Although amyloidosis is currently incurable, there are several means of treatment that may relieve symptoms and help slow down the collection of amyloid proteins in the tissues of the body, although the type of treatment is also largely dependent upon the type of amyloidosis present.
AL Amyloidosis Treatments
Supportive treatment of amyloidosis involves fighting the damage and subsequent symptoms caused by the buildup of amyloidosis. Since AL results from a bone marrow disorder that causes an abnormal protein, chemotherapy can be used to fight this growth.
Proteasome inhibitors and immunomodulator drugs may also be effective. If AL is only just beginning in a patient, a peripheral stem cell transplant may be an effective option as well. Before chemotherapy, stem cells are removed from the patient and stored until chemotherapy is finished, at which point it is reinserted through the blood. However, this option is not for everyone.
AA Amyloidosis Treatments
Since AA amyloidosis is the result of an underlying disease, there is an additional aspect to the treatment of this type: managing the chronic illness.
In fact, the Amyloidosis Foundation states that this is the most important aspect of treatment, since the SAA protein is produced because of the underlying illness. However, a drug is currently in creation that will directly affect the AA amyloidosis by getting in the way of the AA production.
Wild-Type Amyloidosis
Wild-type amyloidosis primarily causes heart problems among older men. The heart issues may be treated with diuretics, which encourage urination to reduce that amount of liquid held in the body. RNA interference therapies may be used to prohibit the problematic gene in some cases. A heart transplant may eventually be required; the Amyloidosis Foundation states that components of soy, tumeric, and green tea have been found to be potentially helpful.
Other Types of Amyloidosis
Since each case of hereditary amyloidosis may result in a different section of the body being affected, this means the supportive treatment will be wildly different in each case. In ATTR hereditary amyloidosis, the liver is the producer of the abnormal protein; in some cases a liver transplant can be a highly effective source treatment.
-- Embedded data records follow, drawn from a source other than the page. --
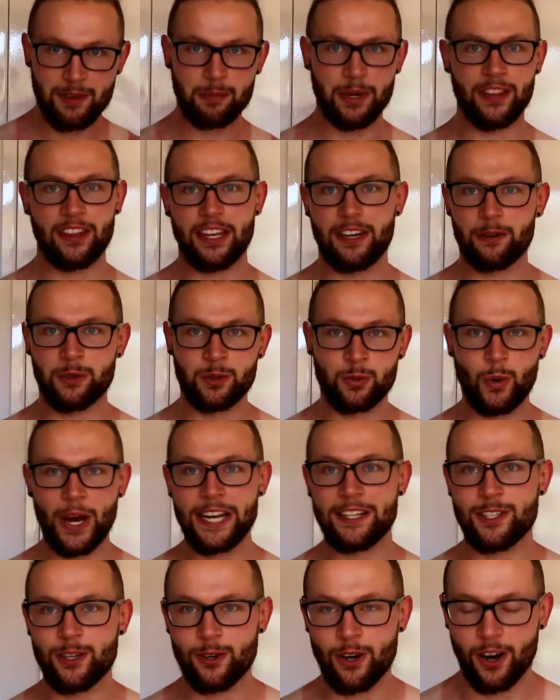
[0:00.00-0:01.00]
but then it was
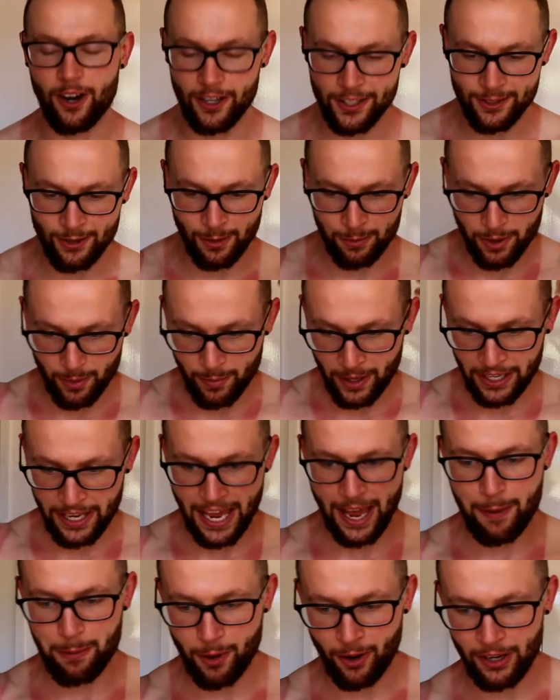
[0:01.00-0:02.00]
way too hot, so I put my cap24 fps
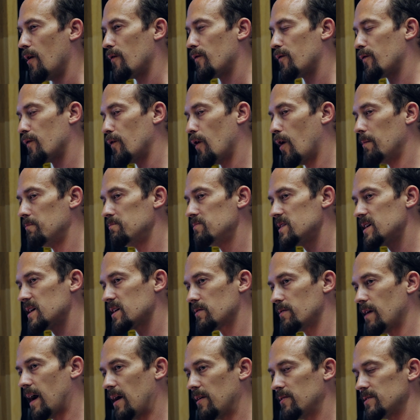from the
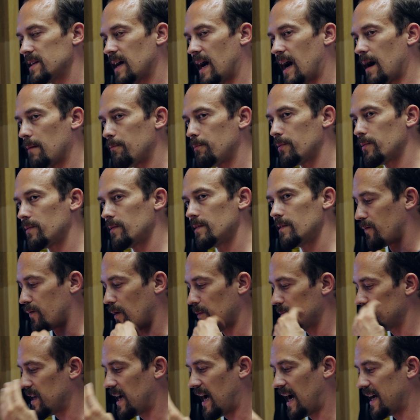ground up,
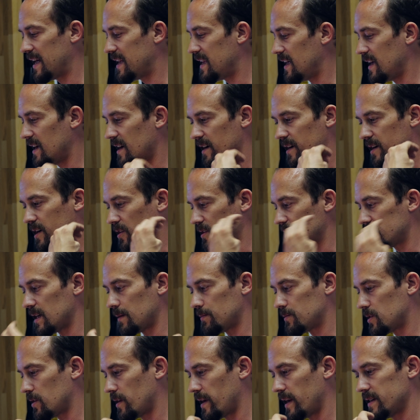from the idea,
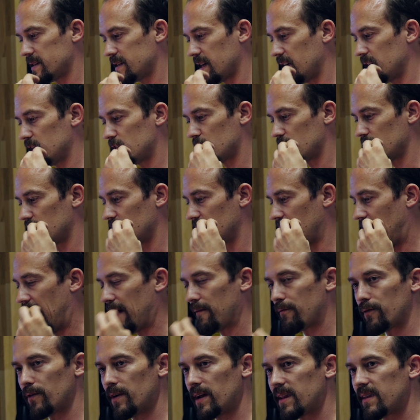conceptualization,
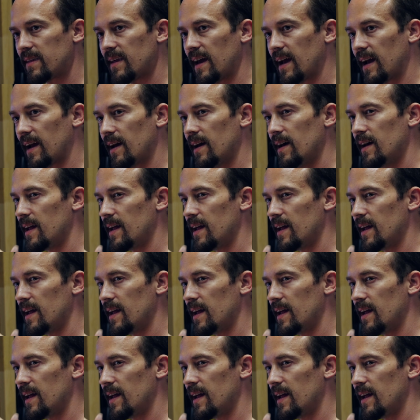everything.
RNAi may also be an effective source treatment for ATTR. In the case of non-TTR hereditary amyloidosis, a liver transplant is less common, but may be helpful; kidney transplants may sometimes be necessary. There are a variety of other treatments available depending on the circumstances that a patient’s healthcare team can help decide as a proper course of treatment.
Less common, more recently discovered types of amyloidosis are still compiling appropriate courses of treatment at the present. In many cases, pain medication, blood thinners, and other options are quite common to control symptoms. Compression stockings may be used if edema (swelling of the legs and ankles) is evident. One of the most important aspects of controlling amyloidosis is eating properly and being gentle with the body.